### DATA EXTRACTS

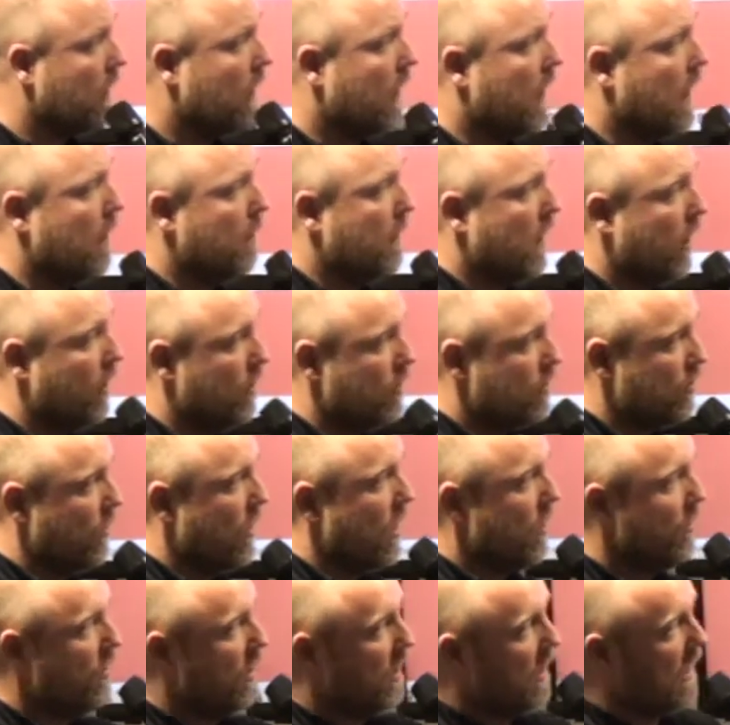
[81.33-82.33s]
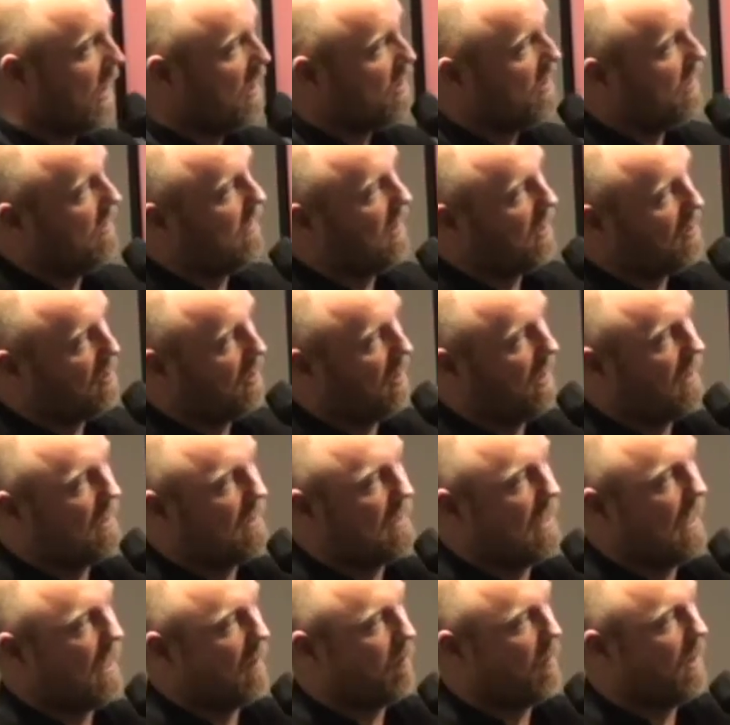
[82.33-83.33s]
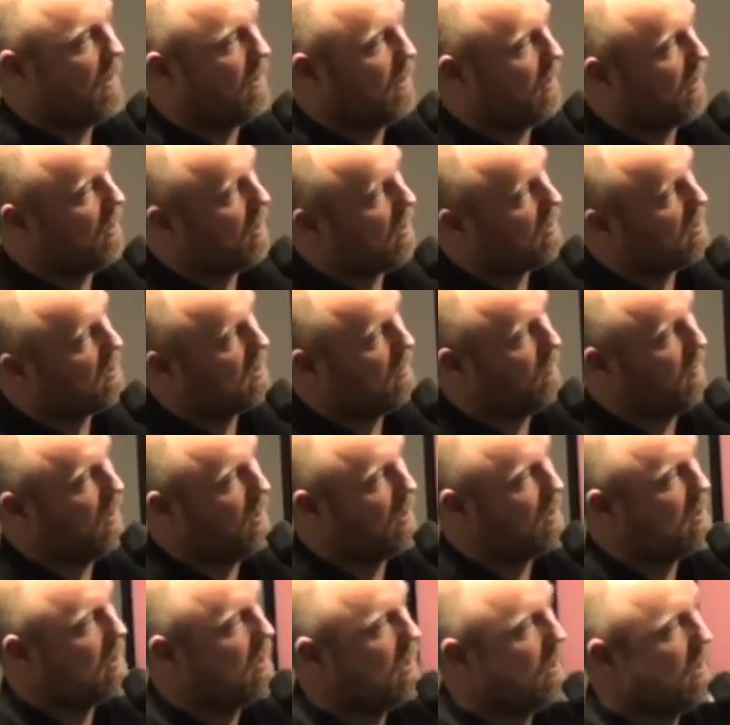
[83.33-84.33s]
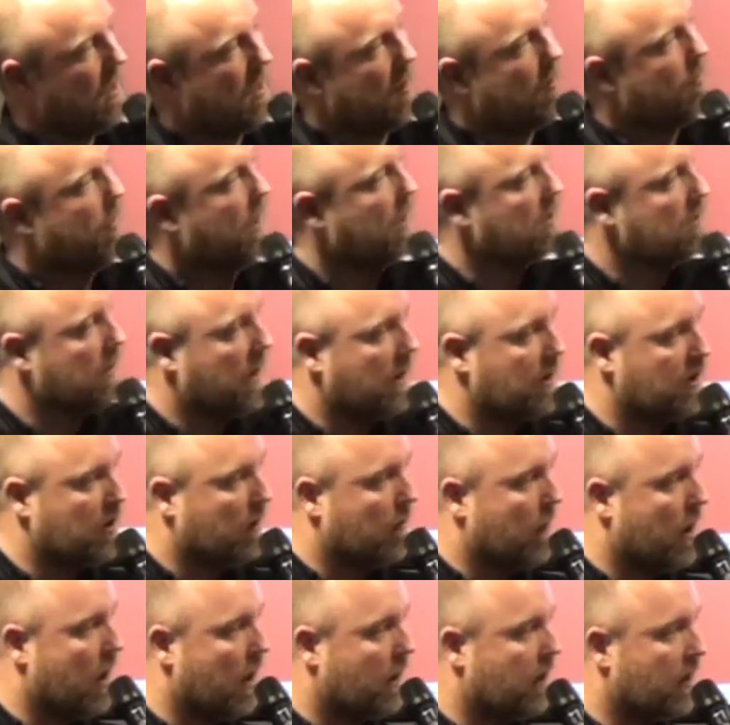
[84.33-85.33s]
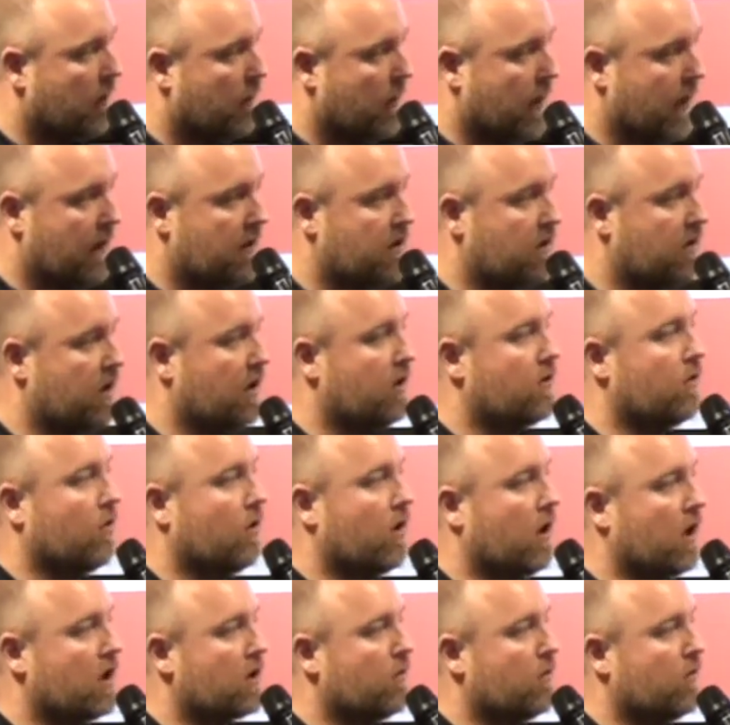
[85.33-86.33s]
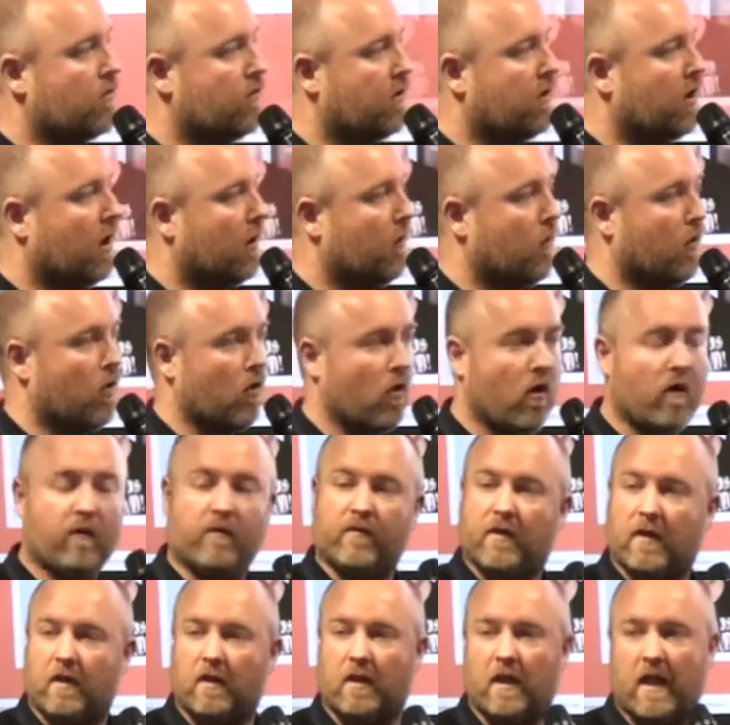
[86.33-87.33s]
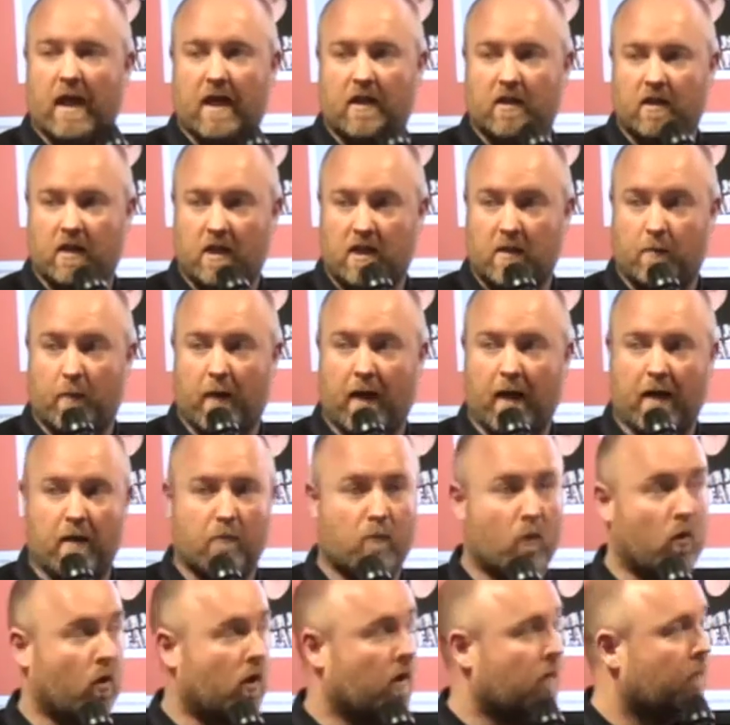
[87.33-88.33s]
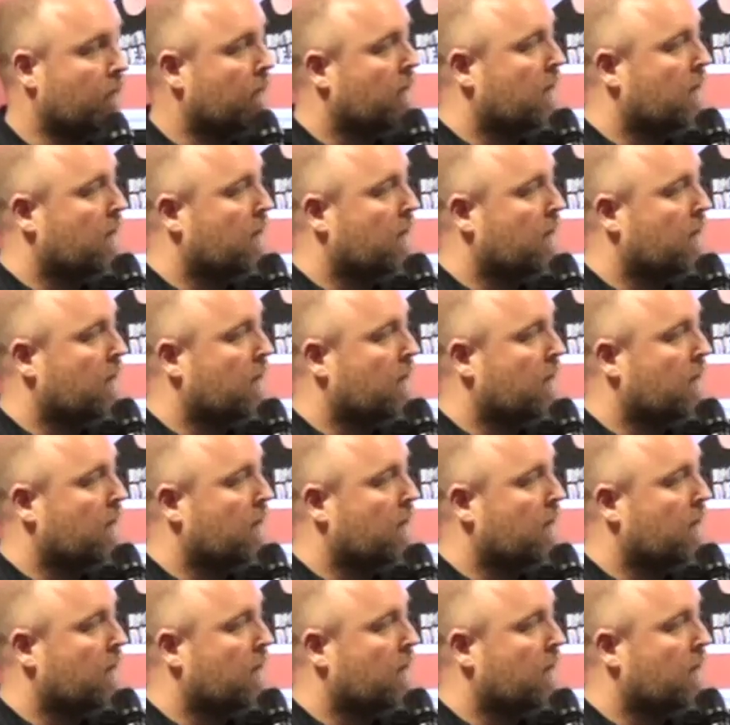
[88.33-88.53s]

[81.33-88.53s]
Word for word: Um, how, so how you can actually digitally segment your customers, personalise your market messages so customers return more often and actually spend more.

######

### DESCRIPTION OF THE TASK
From the line containing "[85.33-86.33s]" through the last line of the entries, both included, print each line exactly and omit any picture.

### SOLUTION TO THE PROBLEM
[85.33-86.33s]
[86.33-87.33s]
[87.33-88.33s]
[88.33-88.53s]

[81.33-88.53s]
Word for word: Um, how, so how you can actually digitally segment your customers, personalise your market messages so customers return more often and actually spend more.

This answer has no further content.